:: WHAT YOU NEED TO DO ::
Write out every record exactly as it appears. Skip the pictures.

:: TASK DATA ::
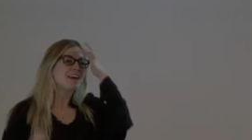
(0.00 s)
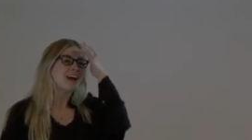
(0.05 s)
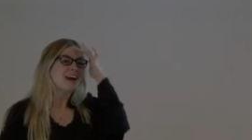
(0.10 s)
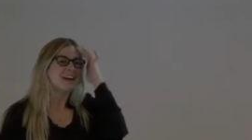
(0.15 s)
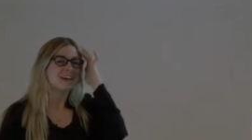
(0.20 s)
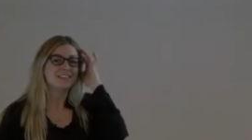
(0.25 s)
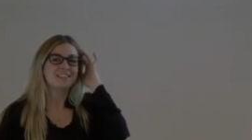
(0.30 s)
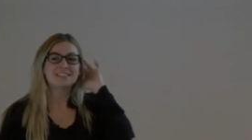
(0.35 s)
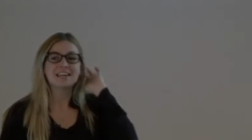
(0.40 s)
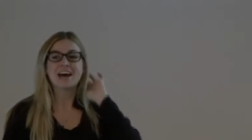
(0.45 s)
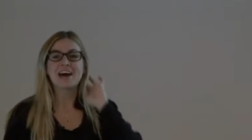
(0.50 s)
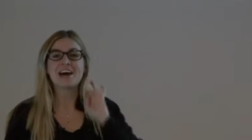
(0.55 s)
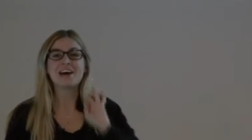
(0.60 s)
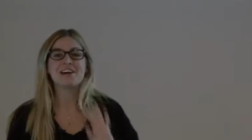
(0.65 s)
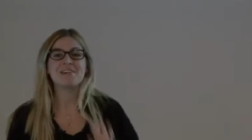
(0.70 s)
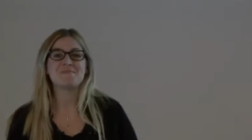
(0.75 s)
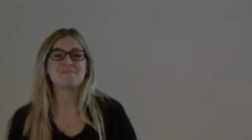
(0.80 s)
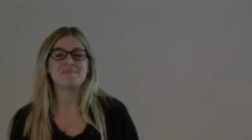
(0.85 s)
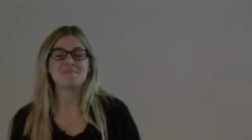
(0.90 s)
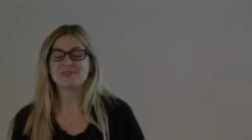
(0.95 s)
guys,
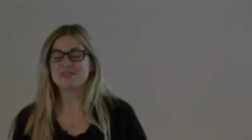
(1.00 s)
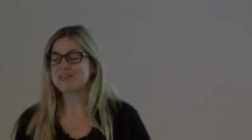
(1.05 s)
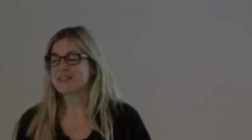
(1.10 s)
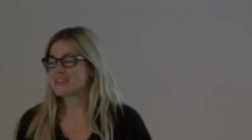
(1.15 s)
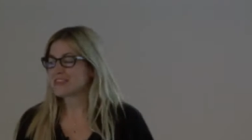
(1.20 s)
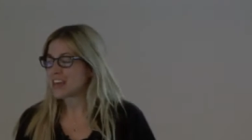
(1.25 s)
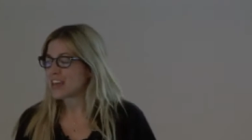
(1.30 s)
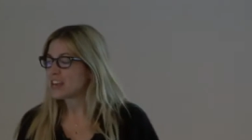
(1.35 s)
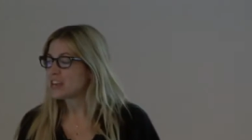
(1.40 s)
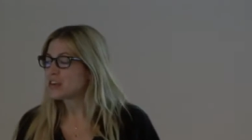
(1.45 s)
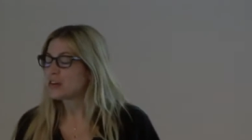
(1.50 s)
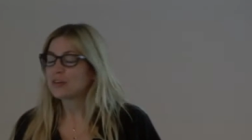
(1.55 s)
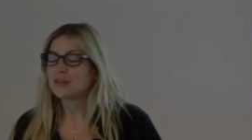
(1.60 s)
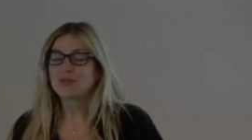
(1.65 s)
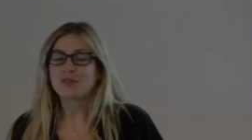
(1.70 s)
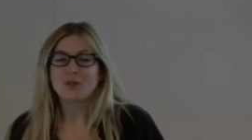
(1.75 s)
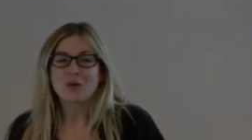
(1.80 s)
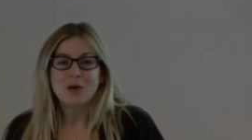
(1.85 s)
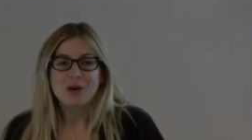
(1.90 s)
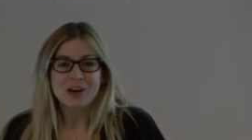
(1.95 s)
um, thank you
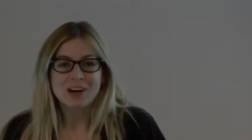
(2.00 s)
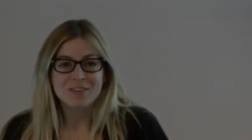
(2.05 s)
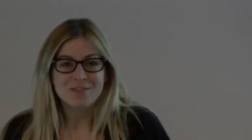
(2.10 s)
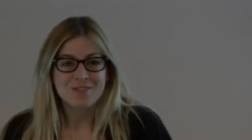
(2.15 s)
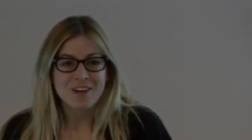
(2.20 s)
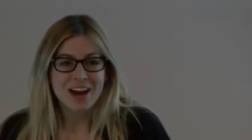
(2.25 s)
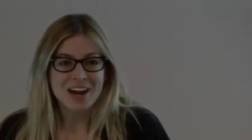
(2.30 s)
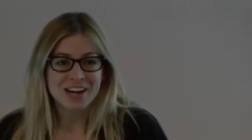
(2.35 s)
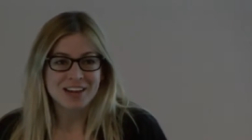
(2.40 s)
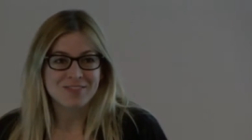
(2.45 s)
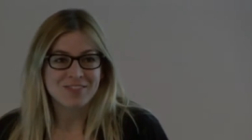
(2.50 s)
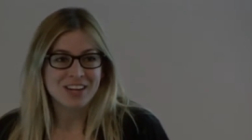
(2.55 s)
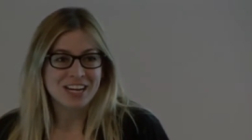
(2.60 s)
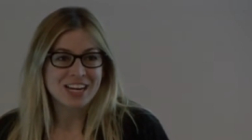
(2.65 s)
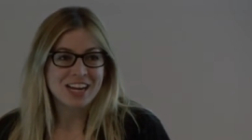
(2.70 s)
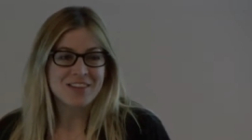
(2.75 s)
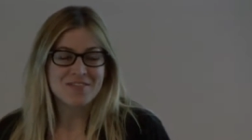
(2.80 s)
for inviting me.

:: SOLUTION ::
(0.00 s)
(0.05 s)
(0.10 s)
(0.15 s)
(0.20 s)
(0.25 s)
(0.30 s)
(0.35 s)
(0.40 s)
(0.45 s)
(0.50 s)
(0.55 s)
(0.60 s)
(0.65 s)
(0.70 s)
(0.75 s)
(0.80 s)
(0.85 s)
(0.90 s)
(0.95 s)
guys,
(1.00 s)
(1.05 s)
(1.10 s)
(1.15 s)
(1.20 s)
(1.25 s)
(1.30 s)
(1.35 s)
(1.40 s)
(1.45 s)
(1.50 s)
(1.55 s)
(1.60 s)
(1.65 s)
(1.70 s)
(1.75 s)
(1.80 s)
(1.85 s)
(1.90 s)
(1.95 s)
um, thank you
(2.00 s)
(2.05 s)
(2.10 s)
(2.15 s)
(2.20 s)
(2.25 s)
(2.30 s)
(2.35 s)
(2.40 s)
(2.45 s)
(2.50 s)
(2.55 s)
(2.60 s)
(2.65 s)
(2.70 s)
(2.75 s)
(2.80 s)
for inviting me.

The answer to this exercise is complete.